Each entry below is to be given again word for word, with no pictures.

Data for processing: Begin

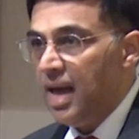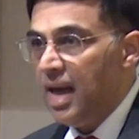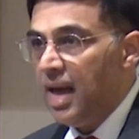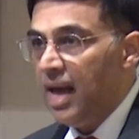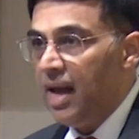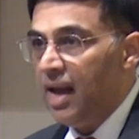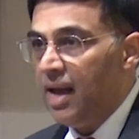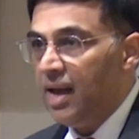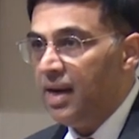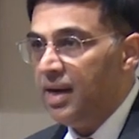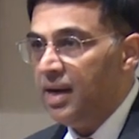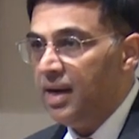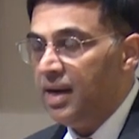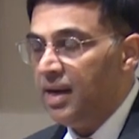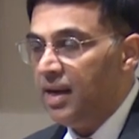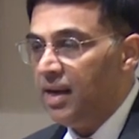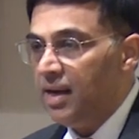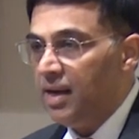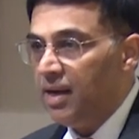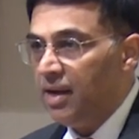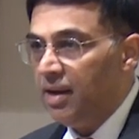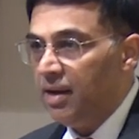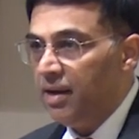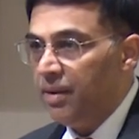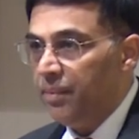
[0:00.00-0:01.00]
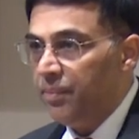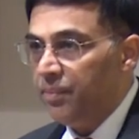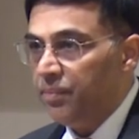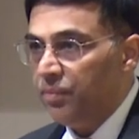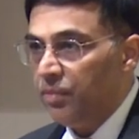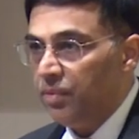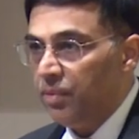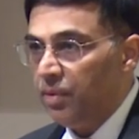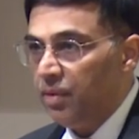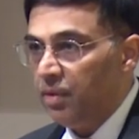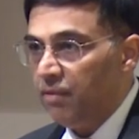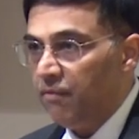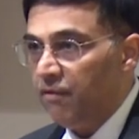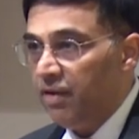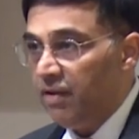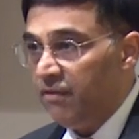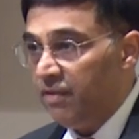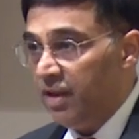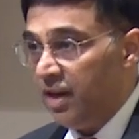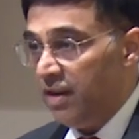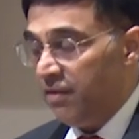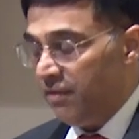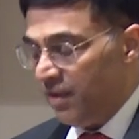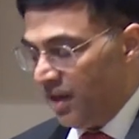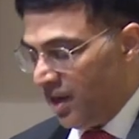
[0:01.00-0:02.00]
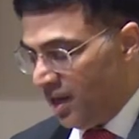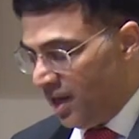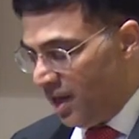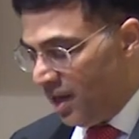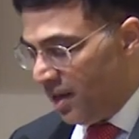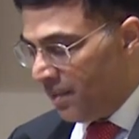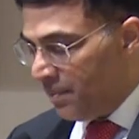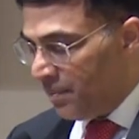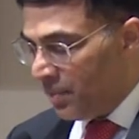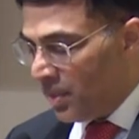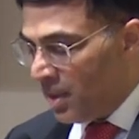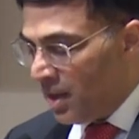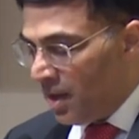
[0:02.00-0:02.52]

And we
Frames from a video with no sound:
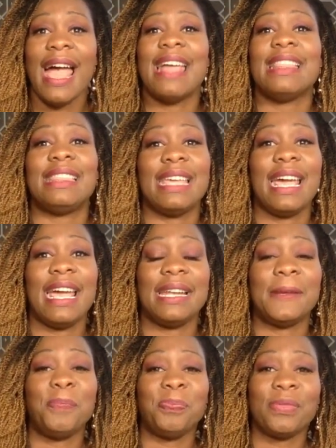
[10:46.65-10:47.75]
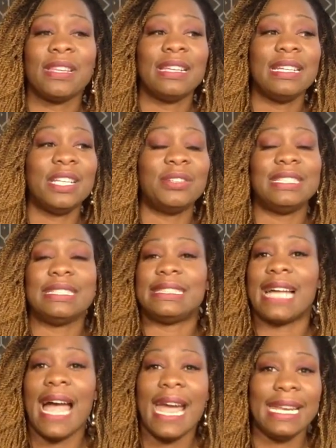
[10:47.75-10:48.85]
And then you know,
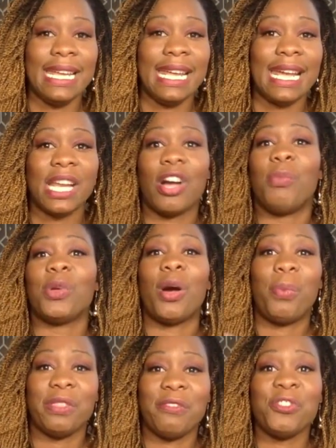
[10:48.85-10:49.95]
designing and coming up with the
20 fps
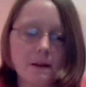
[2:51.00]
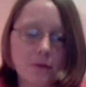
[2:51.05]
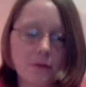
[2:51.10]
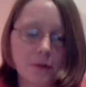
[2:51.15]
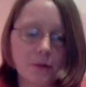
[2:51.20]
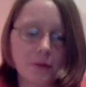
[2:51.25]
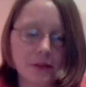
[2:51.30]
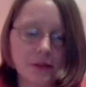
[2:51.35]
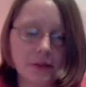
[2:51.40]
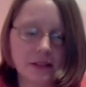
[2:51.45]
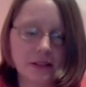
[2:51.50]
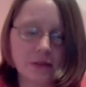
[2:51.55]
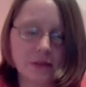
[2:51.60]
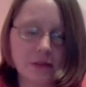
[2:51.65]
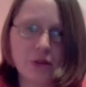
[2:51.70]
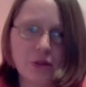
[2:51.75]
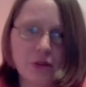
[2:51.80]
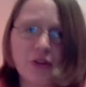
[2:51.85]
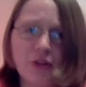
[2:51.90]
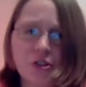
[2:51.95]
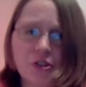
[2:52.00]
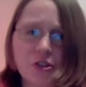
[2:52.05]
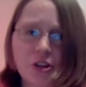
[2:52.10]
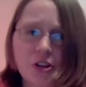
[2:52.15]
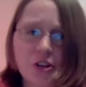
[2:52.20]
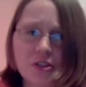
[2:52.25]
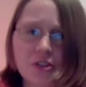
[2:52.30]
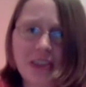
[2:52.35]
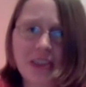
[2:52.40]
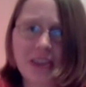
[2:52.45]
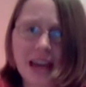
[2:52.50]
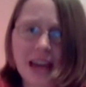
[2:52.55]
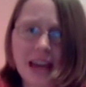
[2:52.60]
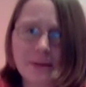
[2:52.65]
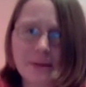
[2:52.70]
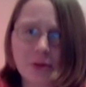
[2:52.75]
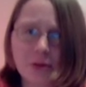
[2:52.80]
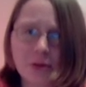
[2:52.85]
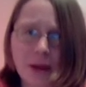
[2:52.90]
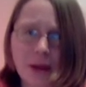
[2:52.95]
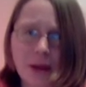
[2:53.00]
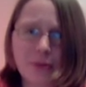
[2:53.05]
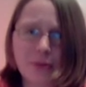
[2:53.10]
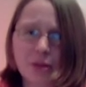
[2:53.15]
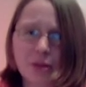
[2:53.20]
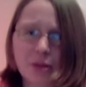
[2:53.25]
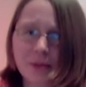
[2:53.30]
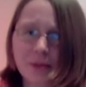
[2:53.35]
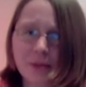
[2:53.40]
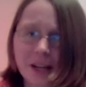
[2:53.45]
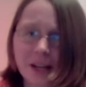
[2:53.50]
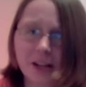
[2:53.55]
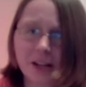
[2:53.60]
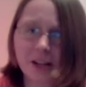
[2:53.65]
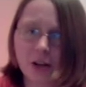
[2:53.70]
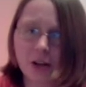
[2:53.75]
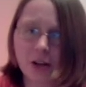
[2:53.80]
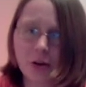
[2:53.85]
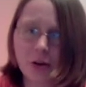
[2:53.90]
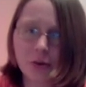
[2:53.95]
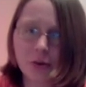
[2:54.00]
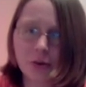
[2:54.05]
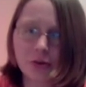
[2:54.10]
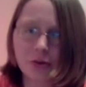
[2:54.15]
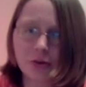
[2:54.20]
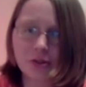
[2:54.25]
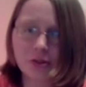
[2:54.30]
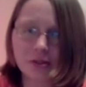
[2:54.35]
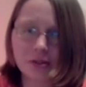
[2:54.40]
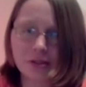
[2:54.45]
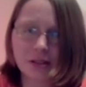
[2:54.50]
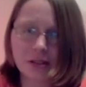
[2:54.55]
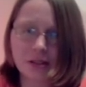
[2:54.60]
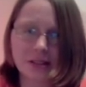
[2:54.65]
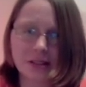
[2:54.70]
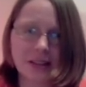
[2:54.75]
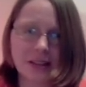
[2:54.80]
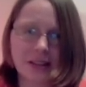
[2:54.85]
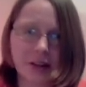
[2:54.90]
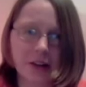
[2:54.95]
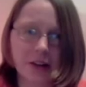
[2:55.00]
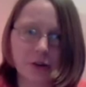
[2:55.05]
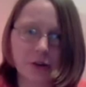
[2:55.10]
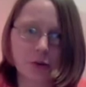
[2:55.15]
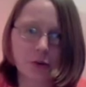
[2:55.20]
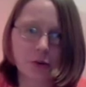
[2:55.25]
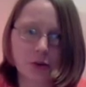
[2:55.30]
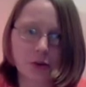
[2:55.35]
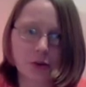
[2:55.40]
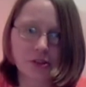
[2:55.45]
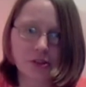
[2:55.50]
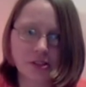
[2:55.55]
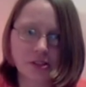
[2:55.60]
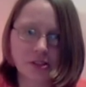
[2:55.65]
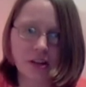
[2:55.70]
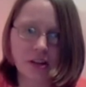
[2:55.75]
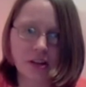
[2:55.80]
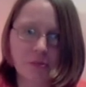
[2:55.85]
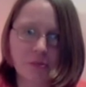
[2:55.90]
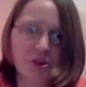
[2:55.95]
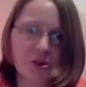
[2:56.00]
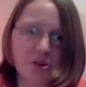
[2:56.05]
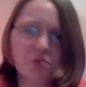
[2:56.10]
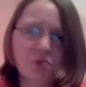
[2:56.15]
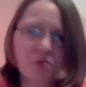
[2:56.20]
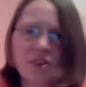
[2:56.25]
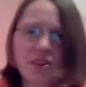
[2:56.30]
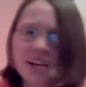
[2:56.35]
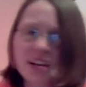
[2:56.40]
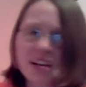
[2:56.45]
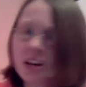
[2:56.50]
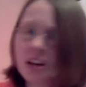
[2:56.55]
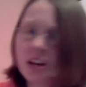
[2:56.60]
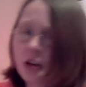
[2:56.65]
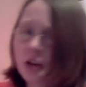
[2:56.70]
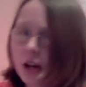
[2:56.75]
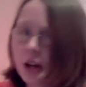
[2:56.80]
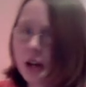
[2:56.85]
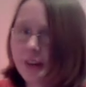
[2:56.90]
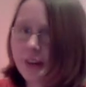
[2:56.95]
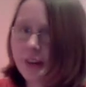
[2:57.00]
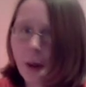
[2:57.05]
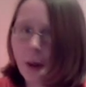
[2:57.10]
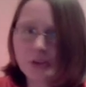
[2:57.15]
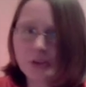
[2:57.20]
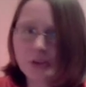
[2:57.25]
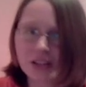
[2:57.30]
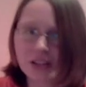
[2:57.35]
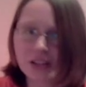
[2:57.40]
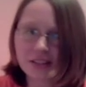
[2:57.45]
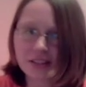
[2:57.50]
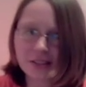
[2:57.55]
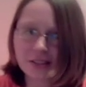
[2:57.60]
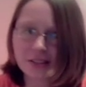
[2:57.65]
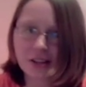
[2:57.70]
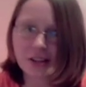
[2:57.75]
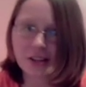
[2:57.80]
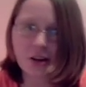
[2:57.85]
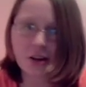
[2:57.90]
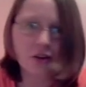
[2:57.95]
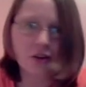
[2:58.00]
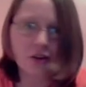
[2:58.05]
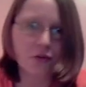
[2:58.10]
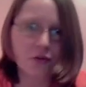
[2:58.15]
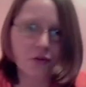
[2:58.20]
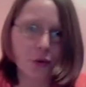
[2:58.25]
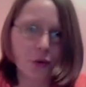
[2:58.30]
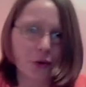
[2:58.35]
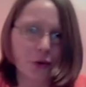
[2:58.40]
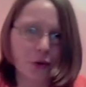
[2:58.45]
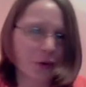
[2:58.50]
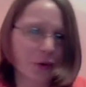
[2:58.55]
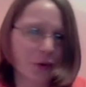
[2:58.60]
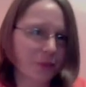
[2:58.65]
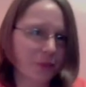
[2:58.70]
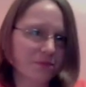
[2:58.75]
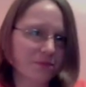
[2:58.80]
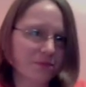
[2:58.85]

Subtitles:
What is it? When you first start the game, you're able to pick clothes and saddle your horse and stuff, but there's really not a lot of options for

Data for processing: End

Answer box:
[0:00.00-0:01.00]
[0:01.00-0:02.00]
[0:02.00-0:02.52]

And we
Frames from a video with no sound:
[10:46.65-10:47.75]
[10:47.75-10:48.85]
And then you know,
[10:48.85-10:49.95]
designing and coming up with the
20 fps
[2:51.00]
[2:51.05]
[2:51.10]
[2:51.15]
[2:51.20]
[2:51.25]
[2:51.30]
[2:51.35]
[2:51.40]
[2:51.45]
[2:51.50]
[2:51.55]
[2:51.60]
[2:51.65]
[2:51.70]
[2:51.75]
[2:51.80]
[2:51.85]
[2:51.90]
[2:51.95]
[2:52.00]
[2:52.05]
[2:52.10]
[2:52.15]
[2:52.20]
[2:52.25]
[2:52.30]
[2:52.35]
[2:52.40]
[2:52.45]
[2:52.50]
[2:52.55]
[2:52.60]
[2:52.65]
[2:52.70]
[2:52.75]
[2:52.80]
[2:52.85]
[2:52.90]
[2:52.95]
[2:53.00]
[2:53.05]
[2:53.10]
[2:53.15]
[2:53.20]
[2:53.25]
[2:53.30]
[2:53.35]
[2:53.40]
[2:53.45]
[2:53.50]
[2:53.55]
[2:53.60]
[2:53.65]
[2:53.70]
[2:53.75]
[2:53.80]
[2:53.85]
[2:53.90]
[2:53.95]
[2:54.00]
[2:54.05]
[2:54.10]
[2:54.15]
[2:54.20]
[2:54.25]
[2:54.30]
[2:54.35]
[2:54.40]
[2:54.45]
[2:54.50]
[2:54.55]
[2:54.60]
[2:54.65]
[2:54.70]
[2:54.75]
[2:54.80]
[2:54.85]
[2:54.90]
[2:54.95]
[2:55.00]
[2:55.05]
[2:55.10]
[2:55.15]
[2:55.20]
[2:55.25]
[2:55.30]
[2:55.35]
[2:55.40]
[2:55.45]
[2:55.50]
[2:55.55]
[2:55.60]
[2:55.65]
[2:55.70]
[2:55.75]
[2:55.80]
[2:55.85]
[2:55.90]
[2:55.95]
[2:56.00]
[2:56.05]
[2:56.10]
[2:56.15]
[2:56.20]
[2:56.25]
[2:56.30]
[2:56.35]
[2:56.40]
[2:56.45]
[2:56.50]
[2:56.55]
[2:56.60]
[2:56.65]
[2:56.70]
[2:56.75]
[2:56.80]
[2:56.85]
[2:56.90]
[2:56.95]
[2:57.00]
[2:57.05]
[2:57.10]
[2:57.15]
[2:57.20]
[2:57.25]
[2:57.30]
[2:57.35]
[2:57.40]
[2:57.45]
[2:57.50]
[2:57.55]
[2:57.60]
[2:57.65]
[2:57.70]
[2:57.75]
[2:57.80]
[2:57.85]
[2:57.90]
[2:57.95]
[2:58.00]
[2:58.05]
[2:58.10]
[2:58.15]
[2:58.20]
[2:58.25]
[2:58.30]
[2:58.35]
[2:58.40]
[2:58.45]
[2:58.50]
[2:58.55]
[2:58.60]
[2:58.65]
[2:58.70]
[2:58.75]
[2:58.80]
[2:58.85]

Subtitles:
What is it? When you first start the game, you're able to pick clothes and saddle your horse and stuff, but there's really not a lot of options for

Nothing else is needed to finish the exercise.